Additional considerations - Hybrid Cloud DNS Options for Amazon VPC

Additional considerations

This section describes additional aspects that you should consider on top of the previously presented solutions. For example, DNS logging, or DNS server resiliency.

DNS logging

DNS logging refers to logging specific DNS query from individual host. Typically, these logs are stored for security forensics and compliance. Amazon GuardDuty provides machine learning (ML)-based forensics and anomaly detection on recursive queries originating from local VPC resources. If raw historical logging is not required, GuardDuty might satisfy your requirements without any additional heavy lifting.

Route 53 provides query logs for public hosted zones. If customers require logging for Private Hosted Zones and queries that originate from resources within a VPC, they have several options while still following the Well-Architected Framework and DNS best practices.

Centralized query logging, distributed (on-instance) query logging, and a hybrid approach to log a percentage of queries based on user-defined domain allowlisting, are three of the most popular and scalable methods for query logging currently available.

Centralized query logging

Query logging is accomplished in a centralized fashion when all queries are forwarded to a resolver that is not the Route 53 Resolver (Amazon-provided DNS). This resolver can be local to the VPC, such as several instances running unbound, or an on-premises resource over Direct Connect, VPN, or the Internet Gateway. The latter adds additional latency and dependencies outside of the VPC, and is typically not recommended for that reason. As with any centralized or distributed system, it comes with pros and cons.

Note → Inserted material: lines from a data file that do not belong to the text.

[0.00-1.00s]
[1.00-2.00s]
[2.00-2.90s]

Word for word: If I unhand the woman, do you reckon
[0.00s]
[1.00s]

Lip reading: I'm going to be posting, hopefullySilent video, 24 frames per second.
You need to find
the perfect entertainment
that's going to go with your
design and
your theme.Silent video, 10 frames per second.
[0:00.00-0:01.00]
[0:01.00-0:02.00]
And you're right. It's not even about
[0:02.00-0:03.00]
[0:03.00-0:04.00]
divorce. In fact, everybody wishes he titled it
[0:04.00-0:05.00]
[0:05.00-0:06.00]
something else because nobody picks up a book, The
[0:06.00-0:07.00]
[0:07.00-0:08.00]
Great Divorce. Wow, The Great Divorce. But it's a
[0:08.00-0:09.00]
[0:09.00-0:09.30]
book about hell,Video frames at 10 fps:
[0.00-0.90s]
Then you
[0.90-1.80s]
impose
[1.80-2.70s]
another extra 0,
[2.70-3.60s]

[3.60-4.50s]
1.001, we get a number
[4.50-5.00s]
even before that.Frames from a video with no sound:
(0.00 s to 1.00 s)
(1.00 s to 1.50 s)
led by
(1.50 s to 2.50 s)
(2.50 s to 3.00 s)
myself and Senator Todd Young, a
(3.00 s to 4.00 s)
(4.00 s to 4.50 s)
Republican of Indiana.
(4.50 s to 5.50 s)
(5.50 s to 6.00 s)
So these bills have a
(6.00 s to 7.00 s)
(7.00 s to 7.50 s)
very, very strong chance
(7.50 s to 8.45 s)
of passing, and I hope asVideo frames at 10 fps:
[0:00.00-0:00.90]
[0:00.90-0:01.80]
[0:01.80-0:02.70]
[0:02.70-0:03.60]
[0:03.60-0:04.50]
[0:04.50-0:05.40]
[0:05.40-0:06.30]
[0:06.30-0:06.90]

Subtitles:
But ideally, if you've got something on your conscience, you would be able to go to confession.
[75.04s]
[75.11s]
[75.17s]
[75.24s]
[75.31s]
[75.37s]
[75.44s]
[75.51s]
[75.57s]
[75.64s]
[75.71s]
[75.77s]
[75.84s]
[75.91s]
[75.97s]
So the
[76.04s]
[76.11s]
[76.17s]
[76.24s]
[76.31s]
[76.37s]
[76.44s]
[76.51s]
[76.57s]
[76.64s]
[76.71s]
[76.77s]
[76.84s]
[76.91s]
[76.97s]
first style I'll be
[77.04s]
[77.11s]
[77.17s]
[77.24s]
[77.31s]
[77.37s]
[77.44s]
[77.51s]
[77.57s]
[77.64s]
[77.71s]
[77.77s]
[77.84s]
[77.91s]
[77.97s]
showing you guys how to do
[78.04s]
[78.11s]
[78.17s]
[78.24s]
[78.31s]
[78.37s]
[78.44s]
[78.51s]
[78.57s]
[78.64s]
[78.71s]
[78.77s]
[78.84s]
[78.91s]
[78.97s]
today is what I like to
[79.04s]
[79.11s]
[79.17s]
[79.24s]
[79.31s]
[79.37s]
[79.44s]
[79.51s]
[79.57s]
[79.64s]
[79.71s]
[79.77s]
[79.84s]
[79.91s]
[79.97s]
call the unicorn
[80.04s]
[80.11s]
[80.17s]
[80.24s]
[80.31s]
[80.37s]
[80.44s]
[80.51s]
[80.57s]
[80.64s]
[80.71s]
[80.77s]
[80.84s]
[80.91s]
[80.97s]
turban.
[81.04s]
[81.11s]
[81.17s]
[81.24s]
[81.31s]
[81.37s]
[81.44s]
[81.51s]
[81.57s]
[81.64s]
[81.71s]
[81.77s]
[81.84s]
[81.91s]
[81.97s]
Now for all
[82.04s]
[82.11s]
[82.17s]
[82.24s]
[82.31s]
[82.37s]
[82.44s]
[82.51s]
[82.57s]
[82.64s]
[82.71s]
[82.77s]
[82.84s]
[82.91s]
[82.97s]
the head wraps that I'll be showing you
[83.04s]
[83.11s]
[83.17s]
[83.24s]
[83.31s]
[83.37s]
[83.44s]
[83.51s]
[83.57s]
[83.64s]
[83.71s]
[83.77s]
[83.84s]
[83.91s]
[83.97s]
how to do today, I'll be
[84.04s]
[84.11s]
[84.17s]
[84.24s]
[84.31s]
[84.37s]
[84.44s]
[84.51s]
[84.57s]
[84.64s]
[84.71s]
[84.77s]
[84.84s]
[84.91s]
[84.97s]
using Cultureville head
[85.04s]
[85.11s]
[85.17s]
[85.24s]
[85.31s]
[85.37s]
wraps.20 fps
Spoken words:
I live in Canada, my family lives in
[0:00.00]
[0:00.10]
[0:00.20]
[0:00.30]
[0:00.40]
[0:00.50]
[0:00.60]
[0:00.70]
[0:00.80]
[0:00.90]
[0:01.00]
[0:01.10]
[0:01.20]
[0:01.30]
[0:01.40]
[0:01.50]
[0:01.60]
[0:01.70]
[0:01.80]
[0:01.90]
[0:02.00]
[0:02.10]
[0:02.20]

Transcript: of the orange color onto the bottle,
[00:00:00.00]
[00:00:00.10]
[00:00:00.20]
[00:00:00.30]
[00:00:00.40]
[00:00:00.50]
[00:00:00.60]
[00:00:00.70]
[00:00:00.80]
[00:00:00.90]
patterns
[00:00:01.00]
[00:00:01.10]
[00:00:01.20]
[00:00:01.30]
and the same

Centralization of query logs allows for easy aggregation and a single plane of glass to view and parse DNS client queries. With centralization, additional attention needs be directed at the scale of the instances acting as resolvers and number of queries that are directed at any single instance. These instances become single points of failure and can become a barrier due to DNS packets per second limits. Each EC2 instance is limited to 1024 packets per second for DNS queries toward the Route 53 Resolver. If the requests being sent to the customer managed instance-based DNS resolvers are not distributed effectively and are not implementing caching techniques, with high volume the DNS instances may exceed the 1024 per instance packet per second limit to the Route 53 Resolver DNS resolver with the VPC.

Distributed query logging

Another approach is logging DNS queries in a distributed fashion on instance. This is accomplished by running unbound or another logging capable resolver or forwarder on each instance that requires logging. With the distributed model of logging DNS queries, each instance runs a local resolver in order to capture all DNS queries locally on each instance. These logs can then be aggregated upstream to a centralized Amazon Simple Storage Service (Amazon S3) bucket for historical collection and centralized parsing. Depending on the aggregation process, this might create a delayed ability for centralized parsing and forensics, but removes any single points of failure and reduces the overall blast radius of any given upstream instance-based resolver failure. If On-Demand Instance parsing is required, the delivery window can be shorted. Depending on your operational model, you might want to allow on-box forensics or external access, so the logging delivery schedule should be considered.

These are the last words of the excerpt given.